## Assignment
Without pictures, retype the following entries exactly.

───── Dataset entries ─────

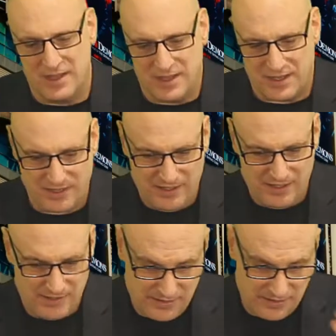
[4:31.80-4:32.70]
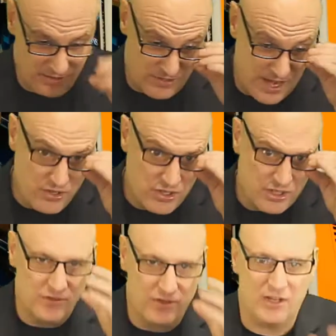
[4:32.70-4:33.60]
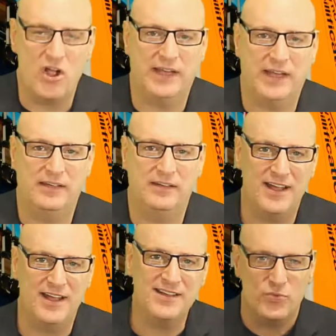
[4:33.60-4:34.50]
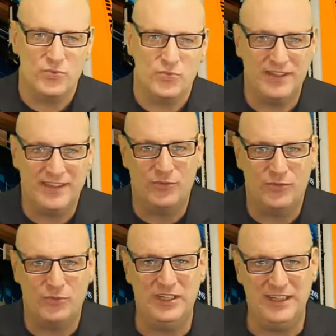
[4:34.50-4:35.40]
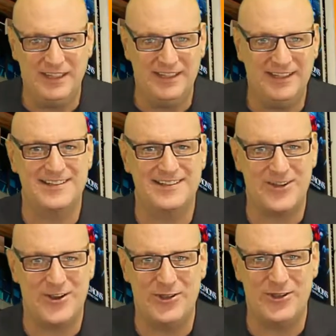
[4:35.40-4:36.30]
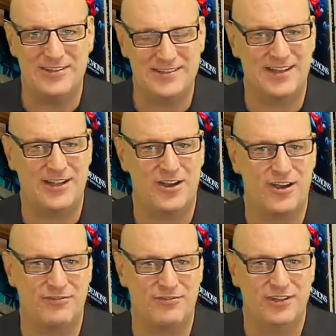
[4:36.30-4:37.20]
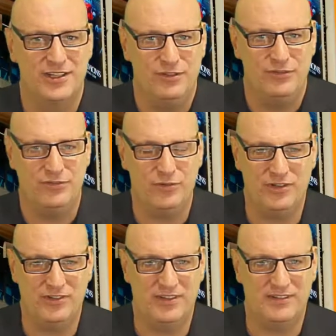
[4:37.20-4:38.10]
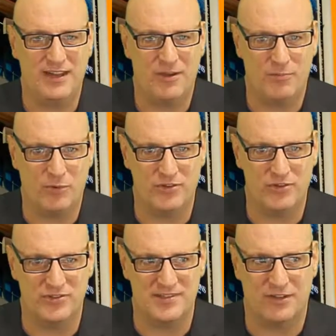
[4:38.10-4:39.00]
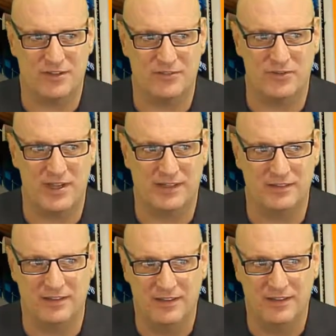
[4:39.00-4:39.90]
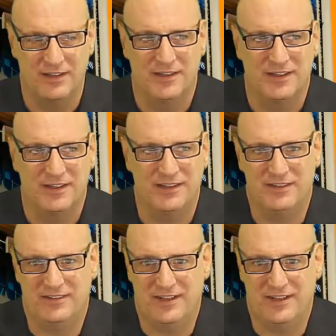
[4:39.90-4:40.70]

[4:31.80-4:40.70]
And now you can do it online, and that's when things really started to take off for discount brokers and self-directed. Is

─────

## Problem solution
[4:31.80-4:32.70]
[4:32.70-4:33.60]
[4:33.60-4:34.50]
[4:34.50-4:35.40]
[4:35.40-4:36.30]
[4:36.30-4:37.20]
[4:37.20-4:38.10]
[4:38.10-4:39.00]
[4:39.00-4:39.90]
[4:39.90-4:40.70]

[4:31.80-4:40.70]
And now you can do it online, and that's when things really started to take off for discount brokers and self-directed. Is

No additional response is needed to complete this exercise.